On Mon, Oct 19, 2009 at 7:40 PM, yz5od2 <[email protected]>wrote:
> ok, so what you are saying is that my mapper should talk directly to Hbase
> to write the data into it? Or I should define my Mapper implementation class
> like
>
> Mapper<LongWritable,Text,Text,byte[]>
Your Mapper must output a Hadoop Writable. You have two options:
1. Handle HBase all yourself, and you are just using Hadoop as a way to
distribute your load and data across your cluster. Then you can just use
NullWritables and not call output.collect (0.19 API) or context.write (0.20
API) at all.
2. Output HBase Puts and Deletes from the Mapper and use TableOutputFormat.
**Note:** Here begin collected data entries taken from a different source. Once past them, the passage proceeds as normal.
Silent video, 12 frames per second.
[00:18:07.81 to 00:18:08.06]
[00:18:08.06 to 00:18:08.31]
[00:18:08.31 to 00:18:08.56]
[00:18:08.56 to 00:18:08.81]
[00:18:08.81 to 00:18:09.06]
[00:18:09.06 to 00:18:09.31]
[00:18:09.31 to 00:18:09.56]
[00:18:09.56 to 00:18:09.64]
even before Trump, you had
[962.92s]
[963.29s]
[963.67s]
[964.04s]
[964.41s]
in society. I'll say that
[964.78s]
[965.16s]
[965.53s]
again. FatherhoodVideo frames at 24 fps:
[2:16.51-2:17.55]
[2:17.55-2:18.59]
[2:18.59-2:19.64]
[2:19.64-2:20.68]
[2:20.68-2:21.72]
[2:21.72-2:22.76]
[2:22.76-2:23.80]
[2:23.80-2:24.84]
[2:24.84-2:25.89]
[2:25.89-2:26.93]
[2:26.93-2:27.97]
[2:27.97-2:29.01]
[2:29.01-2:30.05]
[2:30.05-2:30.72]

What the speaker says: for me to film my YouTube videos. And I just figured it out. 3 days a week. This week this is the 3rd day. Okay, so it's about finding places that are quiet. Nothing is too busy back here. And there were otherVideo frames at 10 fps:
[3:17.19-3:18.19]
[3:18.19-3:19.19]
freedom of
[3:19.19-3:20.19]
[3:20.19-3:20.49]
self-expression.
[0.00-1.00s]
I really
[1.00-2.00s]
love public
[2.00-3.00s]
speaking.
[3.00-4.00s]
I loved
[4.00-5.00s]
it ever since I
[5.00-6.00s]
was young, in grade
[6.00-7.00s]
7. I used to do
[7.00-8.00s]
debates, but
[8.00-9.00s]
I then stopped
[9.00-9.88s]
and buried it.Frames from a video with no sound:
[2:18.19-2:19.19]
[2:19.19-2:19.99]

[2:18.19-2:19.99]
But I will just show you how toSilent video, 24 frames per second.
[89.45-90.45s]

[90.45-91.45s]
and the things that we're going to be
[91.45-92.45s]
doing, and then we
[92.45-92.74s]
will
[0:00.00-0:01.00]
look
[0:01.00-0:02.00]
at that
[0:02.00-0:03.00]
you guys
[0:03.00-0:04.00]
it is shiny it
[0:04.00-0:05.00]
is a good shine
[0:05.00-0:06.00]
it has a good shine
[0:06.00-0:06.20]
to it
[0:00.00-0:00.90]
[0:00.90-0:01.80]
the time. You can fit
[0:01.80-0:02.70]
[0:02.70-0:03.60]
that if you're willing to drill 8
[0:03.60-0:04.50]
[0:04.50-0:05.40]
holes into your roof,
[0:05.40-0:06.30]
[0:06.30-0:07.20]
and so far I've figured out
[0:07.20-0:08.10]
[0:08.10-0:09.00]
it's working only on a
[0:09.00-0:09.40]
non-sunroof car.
Put and Delete extend Writable, but don't share a more specific superclass,
so the signature for the Mapper is the somewhat confusing <K1, V1, K2,
Writable>, where K1 and V1 are whatever is needed for your input, and K2 is
completely ignored.
The second one would involve writing less code. You would do something like
this:
byte[] rowId = ...;
byte[] content = pojo.serialize();
Put put = new Put(rowId);
put.add(Bytes.toBytes("content"), Bytes.toBytes("thrift-thingie"), content);
context.write(NullWritable.get(), put);
As Ryan says, you don't want to use Hadoop writables as your serialization
scheme, but they are part of the API to pass data to an output format.
I don't know if the first has any advantages. Probably flexibilty, and
better control over details like when to flush the commits.